**Task prompt**
Copy the records below in full, keeping each word as it is but omitting the pictures.

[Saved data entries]
- - - -
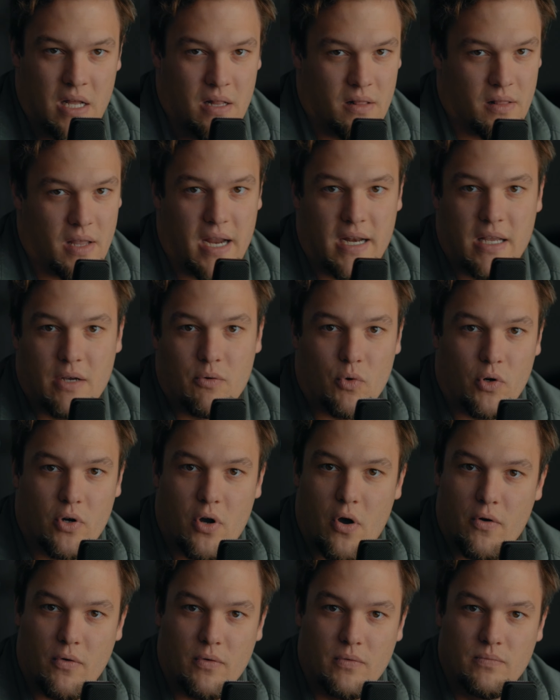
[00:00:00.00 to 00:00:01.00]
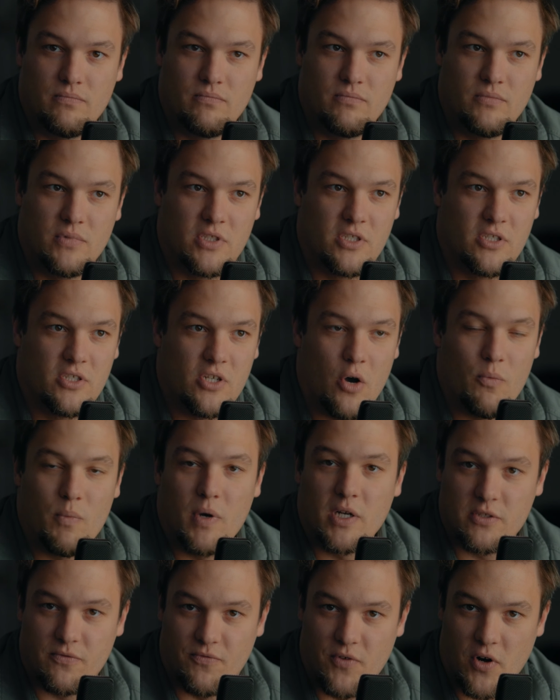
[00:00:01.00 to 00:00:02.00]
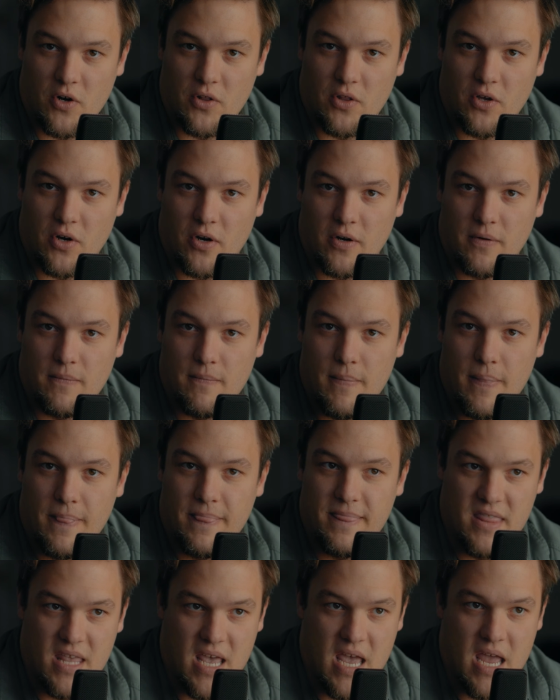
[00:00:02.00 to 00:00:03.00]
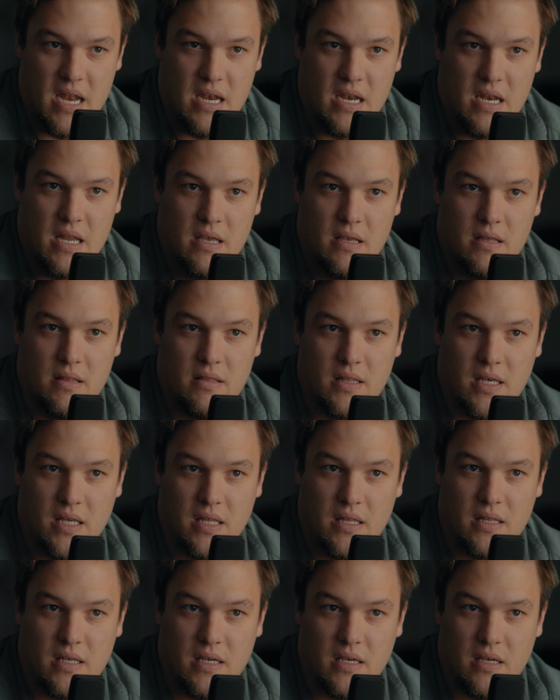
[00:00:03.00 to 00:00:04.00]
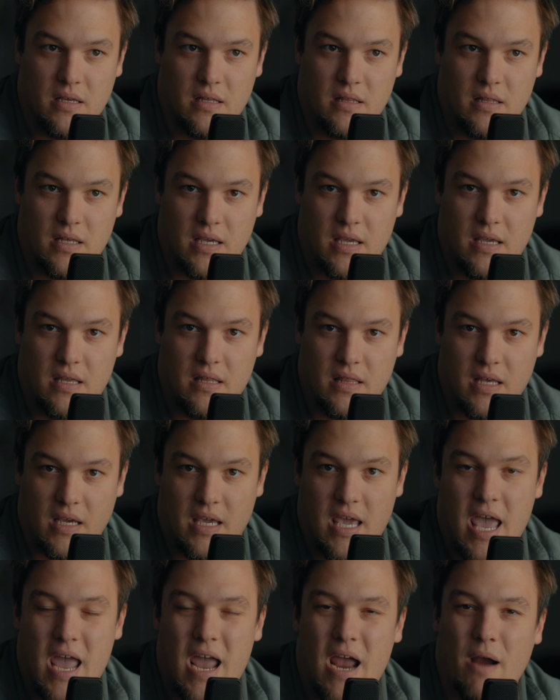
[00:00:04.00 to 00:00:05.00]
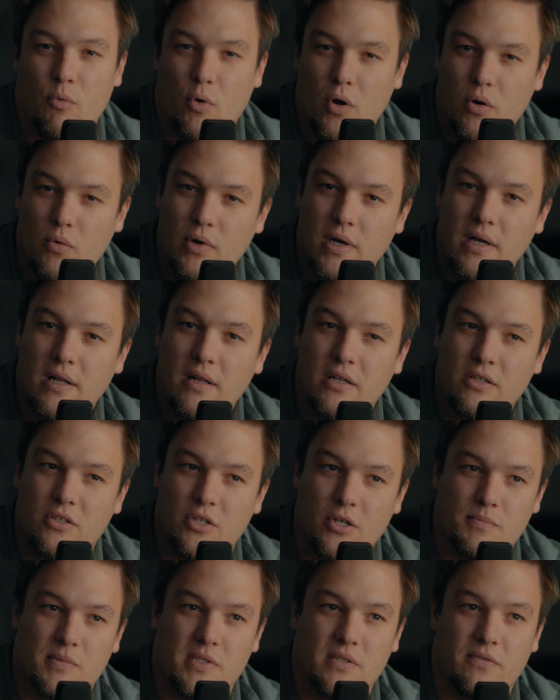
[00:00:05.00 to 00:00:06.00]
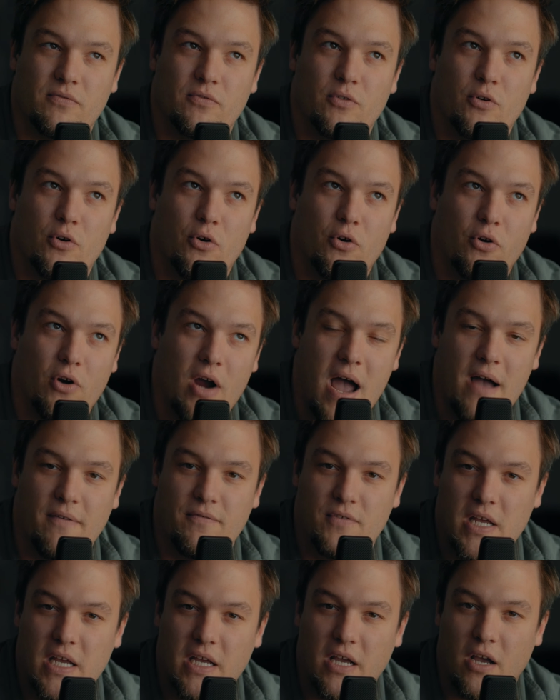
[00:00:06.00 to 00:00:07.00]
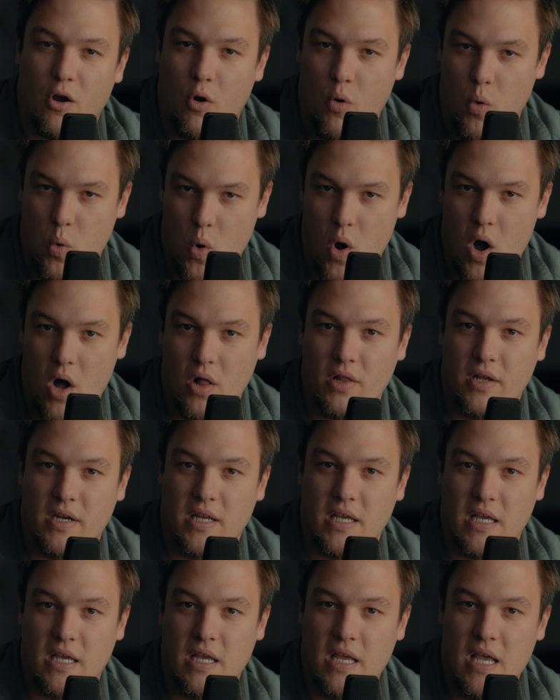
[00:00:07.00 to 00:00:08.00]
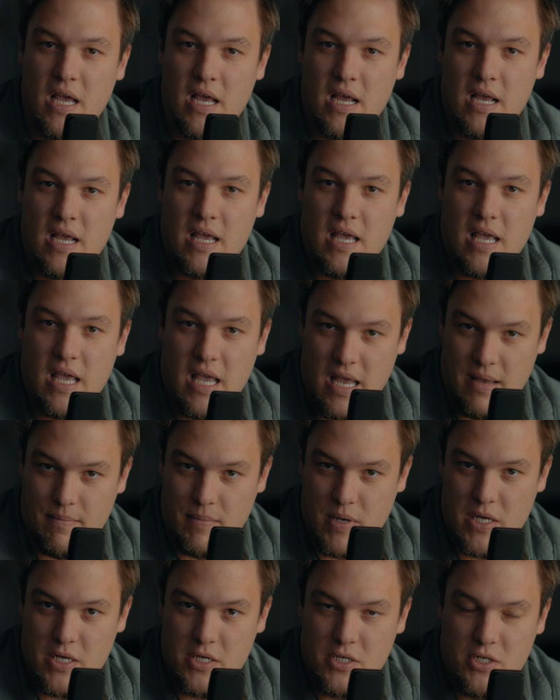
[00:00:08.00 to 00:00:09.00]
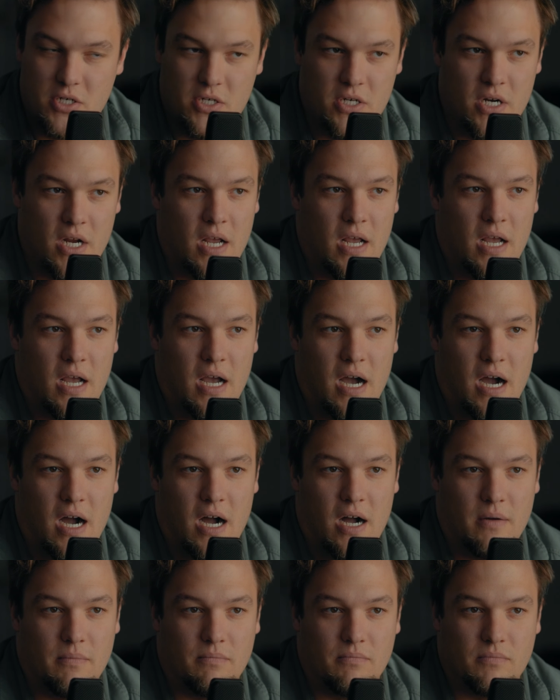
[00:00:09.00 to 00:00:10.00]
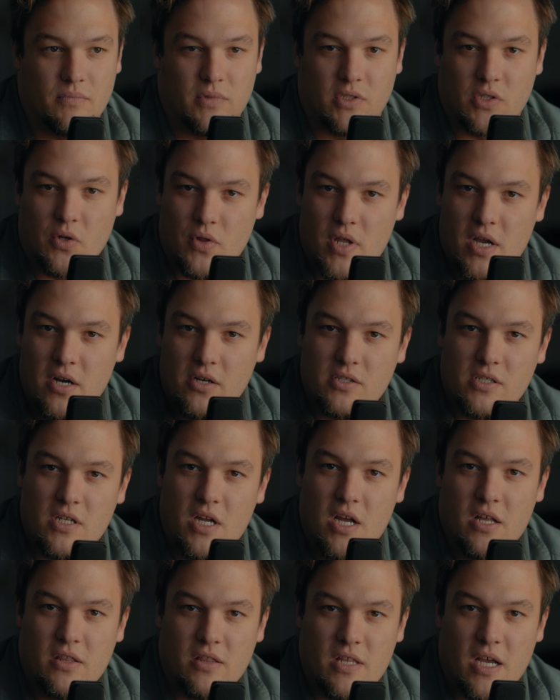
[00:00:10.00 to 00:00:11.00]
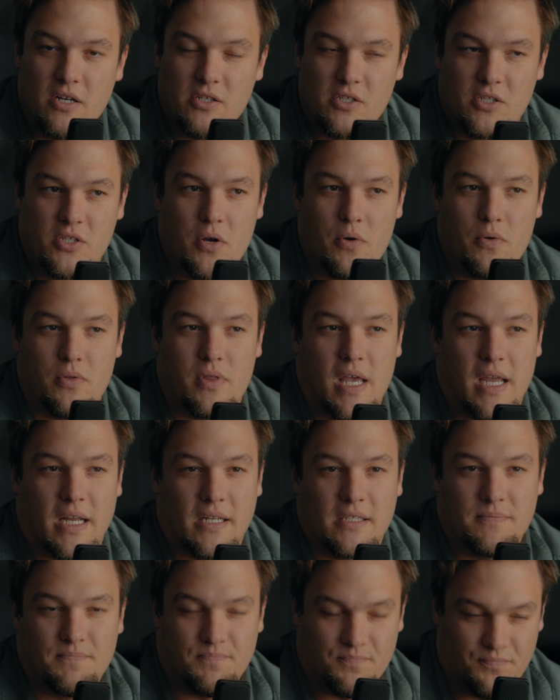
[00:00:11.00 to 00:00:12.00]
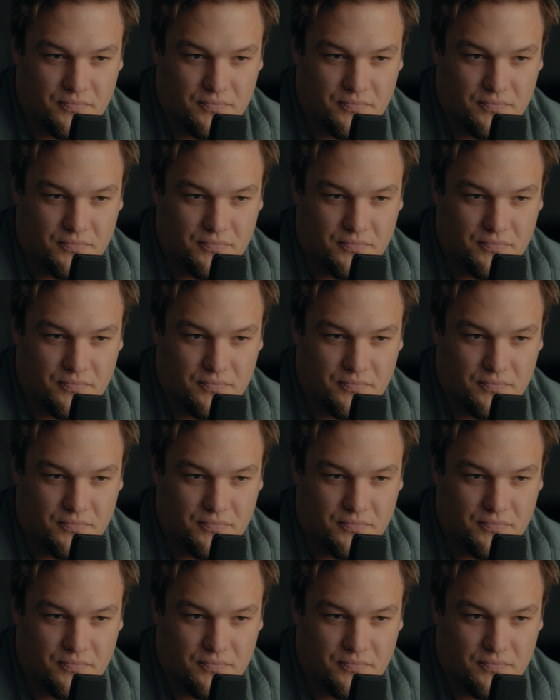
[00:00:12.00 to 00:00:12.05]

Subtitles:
Lighting will go so much further than the camera will in terms of crafting a quality image. So there's two things.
- - - -
**Your solution**
[00:00:00.00 to 00:00:01.00]
[00:00:01.00 to 00:00:02.00]
[00:00:02.00 to 00:00:03.00]
[00:00:03.00 to 00:00:04.00]
[00:00:04.00 to 00:00:05.00]
[00:00:05.00 to 00:00:06.00]
[00:00:06.00 to 00:00:07.00]
[00:00:07.00 to 00:00:08.00]
[00:00:08.00 to 00:00:09.00]
[00:00:09.00 to 00:00:10.00]
[00:00:10.00 to 00:00:11.00]
[00:00:11.00 to 00:00:12.00]
[00:00:12.00 to 00:00:12.05]

Subtitles:
Lighting will go so much further than the camera will in terms of crafting a quality image. So there's two things.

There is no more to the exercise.